The Atlanta Journal-Constitution
What constitutes obstruction of justice?
Legal experts weigh in on finer points of Trump allegations.
WASHINGTON — The testimony by former FBI Director James Comey that President Donald Trump, before firing him last month, demanded loyalty, urged him to drop the investigation into his former national security adviser, Michael Flynn, and pressed him to “lift the cloud” of the Russia inquiry is fueling accusations that the president obstructed justice.
Comey’s prepared testimony, which the Senate Intelligence Committee released Wednesday, corroborates prior reports about how Comey’s strained relationship with the president evolved, which had already prompted Democrats to raise the specter of obstruction.
Q: What is obstruction of justice?
A: Several federal statutes criminalize actions that impede official investigations. While some examples of illegal ways to thwart the justice system are specific — like killing a witness or destroying evidence — the law also includes broad, catchall prohibitions. For example, Sections 1503, 1505 and 1512 of Title 18 have variants of language making it a crime if someone corruptly “obstructs, influences or impedes any official proceeding.”
Q: Could that cover asking the FBI director to drop part of an investigation, and later firing him?
A: In theory, yes. Such statutes were broadly drafted. Julie O’Sullivan, a former federal prosecutor who now teaches white-collar criminal law at Georgetown University, says the power relationship between a president and the FBI director could elevate a request to shut down a case into an act that amounts to impeding an official investigation.
Q: Did Trump have lawful authority to fire Comey?
A: Yes. But courts have ruled that otherwise lawful acts can constitute obstruction of justice if done with corrupt intentions. In a 1998 case, for example, a federal appeals court upheld the conviction of a lawyer who had filed legal complaints and related motions against a government agent who was investigating an illegal gambling operation. The court ruled that the defendant’s “nominally litigation-related conduct” was unlawful because his real motive was “to safeguard his personal financial interests.” Q: What would such a case entail, in theory?
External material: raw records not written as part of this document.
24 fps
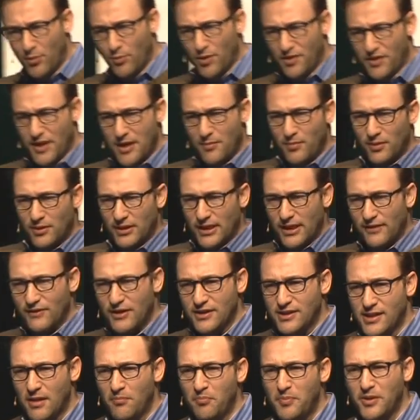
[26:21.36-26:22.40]
what they believed. And
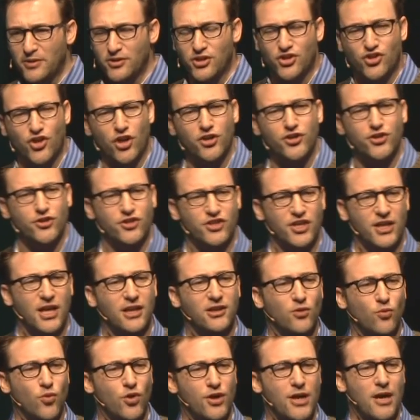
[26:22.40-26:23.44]
some built structures to get the
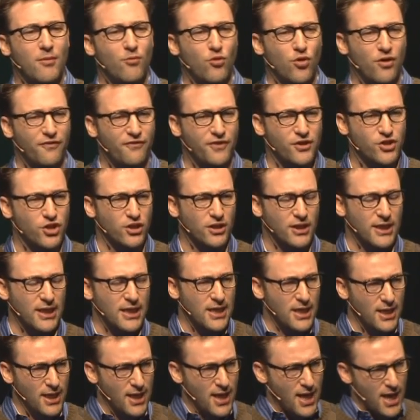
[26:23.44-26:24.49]
word out more efficiently.
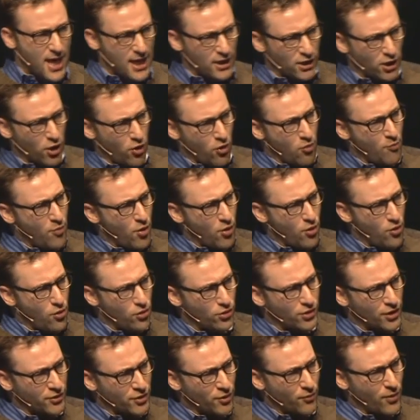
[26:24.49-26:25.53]
And lo and behold,
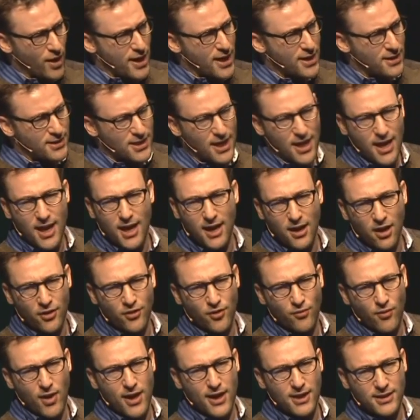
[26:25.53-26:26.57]
on the right day, on the
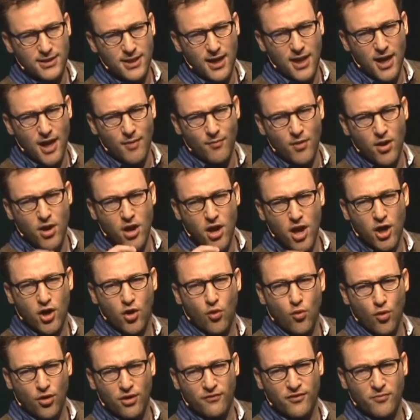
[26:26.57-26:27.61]
right time,
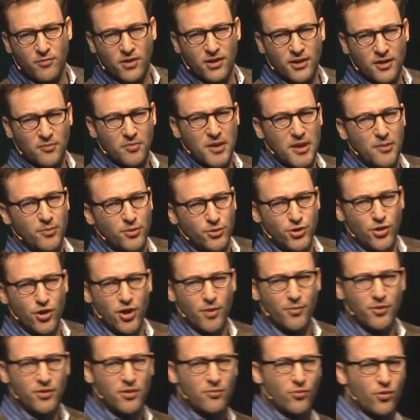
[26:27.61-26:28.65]
250,000 people showed
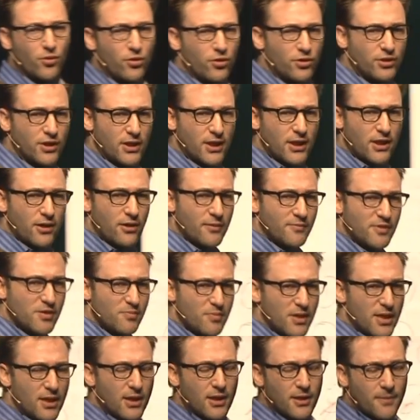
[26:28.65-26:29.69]
up on the Mall to hear him
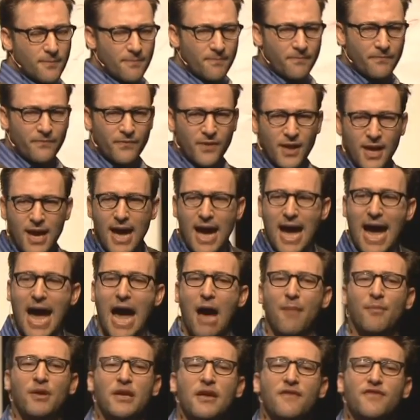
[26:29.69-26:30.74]
speak. How
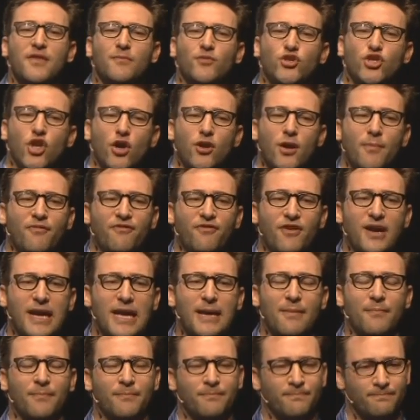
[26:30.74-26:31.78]
many of them showed up for
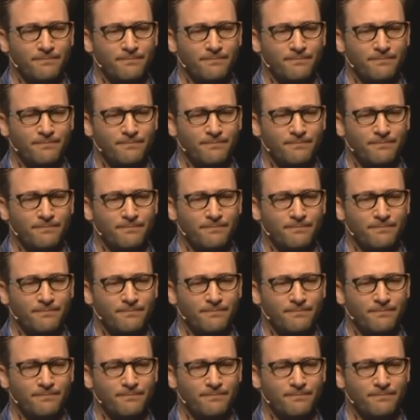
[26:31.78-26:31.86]
him?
A: Obstruction of justice cases often come down to whether prosecutors can prove defendants’ mental state when they committed the act, legal specialists said. It is not enough to show that a defendant knew the act would have a side consequence of impeding an investigation; achieving that obstruction has to have been the specific intention.
Samuel Buell, a former federal prosecutor who led the Justice Department’s Enron task force and now teaches criminal law at Duke University, was initially skeptical about whether the mere firing of Comey could prove beyond a reasonable doubt that Trump had improper intent. But subsequent revelations, he said, made the evidence much more robust.
“The evidence of improper purpose has gotten much stronger since the day of Comey’s firing,” Buell said. “Trump has made admissions about that. And we now have evidence that he may have indicated an improper purpose ... in his communications with Comey about the Russia investigation.”
Q: What impediments would there be to charging Trump?
A: O’Sullivan said it was not realistic to expect the Justice Department to charge the sitting president.
What about impeachment?
“Asking FBI to drop an investigation is obstruction of justice,” Rep. Ted Deutch, D-Fla., said on Twitter after the initial report of the Oval Office conversation about Flynn. “Obstruction of justice is an impeachable offense.”
Both U.S. presidents who were subjected to impeachment proceedings in the last century — Bill Clinton in 1998 and Richard M. Nixon in 1974 — were accused of obstruction of justice.
While it can be a murky task in court to interpret the obstruction statutes, said David Sklansky, a former federal prosecutor who teaches at Stanford, impeachment proceedings are different. They are a “quasi-judicial, quasi-political process,” he said; the House and Senate determine for themselves whether standards are met.
In other words, as a practical matter, the Constitution’s standards for impeachment and removal of a president — if he has committed “treason, bribery, or other high crimes and misdemeanors” — are met by anything that a majority of the House and two-thirds of the Senate are willing to vote for.
That makes prognostication an exercise in vote counting, not legal analysis.